The following example shows a possible event handler for right-click mouse buttons on a UI element. The variable p references an existing Popup that is defined in the same page as the UI element. GetPosition is called on the event data to set the offsets of where the Popup displays, such that the popup appears slightly below and right of where the mouse pointer was when the right mouse button was pressed.
private void Image_MouseRightButtonDown(object sender, MouseButtonEventArgs e)
{
p.HorizontalOffset = e.GetPosition(null).X+10;
p.VerticalOffset = e.GetPosition(null).Y + 10;
p.IsOpen = true;
e.Handled = true;
}
Handling MouseRightButtonDown and the Silverlight Configuration Dialog
Previous versions of Silverlight (Silverlight 3 and previous) did not provide right click events to application code, because these were used by the plug-in to display the Silverlight configuration dialog.
To preserve the behavior of displaying the Silverlight configuration dialog to end users when the Silverlight content area is right-clicked, the Silverlight runtime acts as a last-chance handler for a MouseRightButtonDown routed event. If there is no specific handler at any point in the route between the initiating UI element and the visual root that processes the event data and sets Handled to true, then Silverlight displays the configuration dialog. MouseRightButtonUp is only raised if a preceding MouseRightButtonDown handler in application code sets Handled to true.
Routed Event Behavior
The MouseRightButtonDown event is a bubbling event. This means that if multiple MouseRightButtonDown event handlers are registered for a sequence of objects connected by parent-child relationships in the object tree, the event is received by each object in that relationship. The bubbling metaphor indicates that the event starts at the object that directly receives the input condition, and works its way up the object tree. For a bubbling event, the sender available to the event handler identifies the object where the event is handled, not necessarily the object that actually received the input condition that initiated the event. To get the object that initiated the event, use the OriginalSource value of the event's RoutedEventArgs event data.
When handling MouseRightButtonDown and displaying your own UI, you should set Handled to true in the event data. Failing to do so will result in your own UI as well as the Silverlight configuration dialog being displayed at the same time, which will be a confusing user experience. Also, you must set Handled to true in order to enable any handlers for MouseRightButtonUp.

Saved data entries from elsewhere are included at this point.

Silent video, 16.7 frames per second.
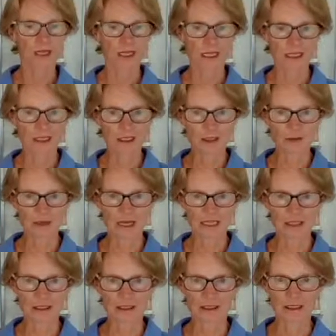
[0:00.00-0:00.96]

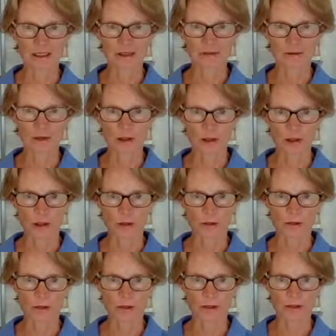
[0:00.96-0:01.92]
independently of the
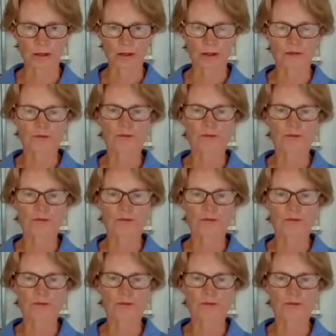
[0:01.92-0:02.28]
shoulders,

MouseRightButtonDown and OnMouseRightButtonDown
Controls that inherit MouseRightButtonDown can provide handling for the event that acts as handler for all instances, by overriding the OnMouseRightButtonDown method. This might include marking the Handled value of the event as true, which has the effect of suppressing the MouseRightButtonDown event on any instance of the control (and potentially any subclass of the control). For more information, see OnMouseRightButtonDown.
Do not routinely handle MouseRightButtonDown from control code, unless your control has a specific scenario where the right-click handling is useful. Handling MouseRightButtonDown interferes with the default mode of displaying the Silverlight configuration dialog if that area of the UI is right-clicked.
Version Notes
Silverlight 3: This event is not available in Silverlight 3.
Silverlight 4: This event exists in Silverlight 4. However, you cannot use AddHandler to register for already-handled MouseRightButtonDown occurrences, because there is no public RoutedEvent identifier available for the event in Silverlight 4.
Version Information
Silverlight
Supported in: 5, 4
Platforms
For a list of the operating systems and browsers that are supported by Silverlight, see Supported Operating Systems and Browsers.